Select Medicare plan
People with Medicare have until Dec. 7 to select their Medicare Advantage or Prescription Drug Plan coverage for 2020. To ensure you have the right plan in place come Jan. 1, it's important to focus on these key questions:
Are my doctors in network? Use online tools to confirm which doctors and hospitals are in a plan's network. A licensed health insurance agent can help.
Are my prescription drugs covered? Although original Medicare does not cover most prescription drugs, many Medicare Advantage plans include prescription drug coverage, or you can sign up for a Part D Prescription Drug Plan separately.
What innovative benefits are available? Beyond vision, hearing and dental coverage, if you aim to become healthier, look for fitness program benefits. If you travel or appreciate technology, virtual doctor visits are helpful.
While the clock is ticking until the Dec. 7 annual enrollment deadline, remember you're not alone. Take advantage of resources including licensed sales agents and websites such as medicare.gov and humana.com/medicare. You can also call 1-800-MEDICARE (1-800-633-4227) (or TTY: 1-877-486-2048) 24 hours a day, seven days a week, or call Humana at 1-800-213-5286 (TTY: 711) 8 a.m. to 8 p.m. seven days a week.
Jeremy Gaskill is Humana regional president for Medicare in Arkansas.
Obstruction was clear
For anybody who actually read the Mueller report, it's more than clear that there were numerous instances of obstruction, but more importantly, those instances of obstruction, Fifth Amendment assertions, and other refusals to testify were a primary part of why they could not prove collusion/conspiracy beyond a reasonable doubt. It's important to understand that the report in no way suggested there was not evidence of conspiracy/collusion. It specifically said: "While the investigation identified numerous links between individuals with ties to the Russian government and individuals associated with the Trump Campaign, the evidence was not sufficient to support criminal charges."

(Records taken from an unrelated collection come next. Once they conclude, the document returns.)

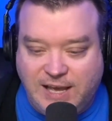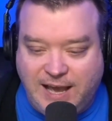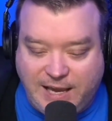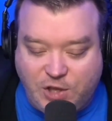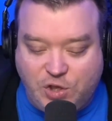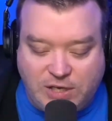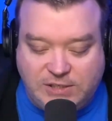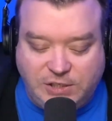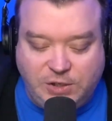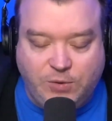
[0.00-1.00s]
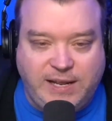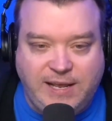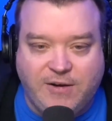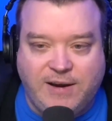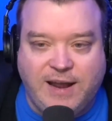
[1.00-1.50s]
I could just do it
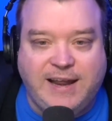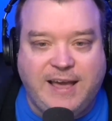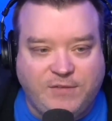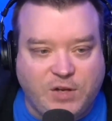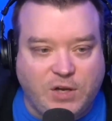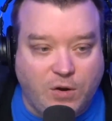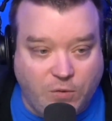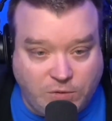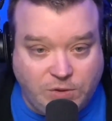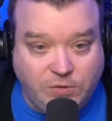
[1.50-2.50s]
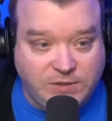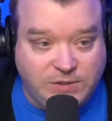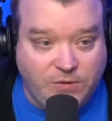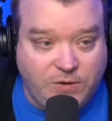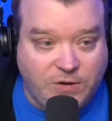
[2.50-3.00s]
here, not have to go to the
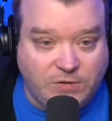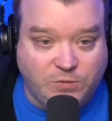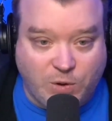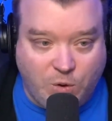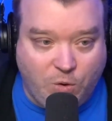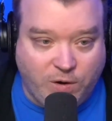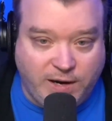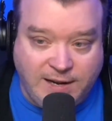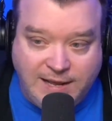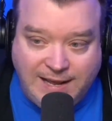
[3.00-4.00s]
studios, record it,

You didn't have to read hundreds of pages of the Mueller report to find these things out. The first 10 pages explained how obstruction from the Trump administration and the people around the campaign kept them from determining if there was conspiracy. The report states: "The investigation established that several individuals affiliated with the Trump Campaign lied to the Office, and to Congress, about their interactions with Russian-affiliated individuals and related matters. Those lies materially impaired the investigation of Russian election interference."
We don't need to guess if the obstruction was real. Since the Mueller report, six people involved in his campaign have been convicted, most recently the man who outside of Paul Manafort probably knows more than anyone else, his longtime friend and advisor Roger Stone, the primary link to Wikileaks and the Russians who meddled in our elections.
Now we watch impeachment hearings where one of the biggest defenses is that we aren't getting firsthand corroboration while the president does everything he can to ensure we don't. Between this and the "who you gonna believe, me or your lyin' eyes" defense concerning the "transcript," it's a fascinating world we are living in.
Bandwidth to handle
Regarding Rick Crawford yielding his panel seat: He said he doesn't feel he has enough "bandwidth" (his word) to participate in the Trump impeachment hearings. He has surrendered his seat on the committee to the wild-eyed liar and detractor Jim Jordan from Ohio, who has baggage in his background.
Crawford states the impeachment inquiry is a "dog and pony show," a "sham," a "distraction" when he has "bigger fish to fry." If he does not feel he has "enough bandwidth" to serve on this important impeachment committee, does he have enough "bandwidth" to support the intelligence community overseas and deal with a very complex threat matrix and with national security issues he says he prefers to do? Can you handle and are you worthy of your congressional seat?
Congressman, you call the chairman of the impeachment inquiry a "prolific liar." The subject of this inquiry, Donald Trump, is an extremely prolific liar and should be "fact checked" as to when he tells the truth--it would save time. Saying he is different than other presidents, you apparently think it is okay that Trump acts like and thinks he is above the law and that no one should question his activities, which adversely affect our security and world standing.
You and other congressmen signed on to uphold the Constitution and constitutional process. I don't think this includes a multiple choice of biases as to which parts of the Constitution you choose to uphold and protect.
It is time Congress wakes up and does its job, or we will be marching and saluting an authoritarian madman.
Hot Springs Village
Reading and comics
I was reminded of the joys of Mark Twain in last Monday's editorial. More importantly, I was reminded how incensed I was to discover that my grandchildren are being taught to read in grade school through use of modern fantasy comic books.
I have spent several hundred dollars buying Classics Illustrated comic books to ensure that if comic books are used, then they at least offer a little worthwhile knowledge. My knowledge of history and the classics often begins with a Classics Illustrated comic book. A last-minute book report was often saved using these comic books. I also have provided a Complete Calvin and Hobbes. I have looked in vain online for a Complete Pogo and a Complete Lil' Abner to further a real education.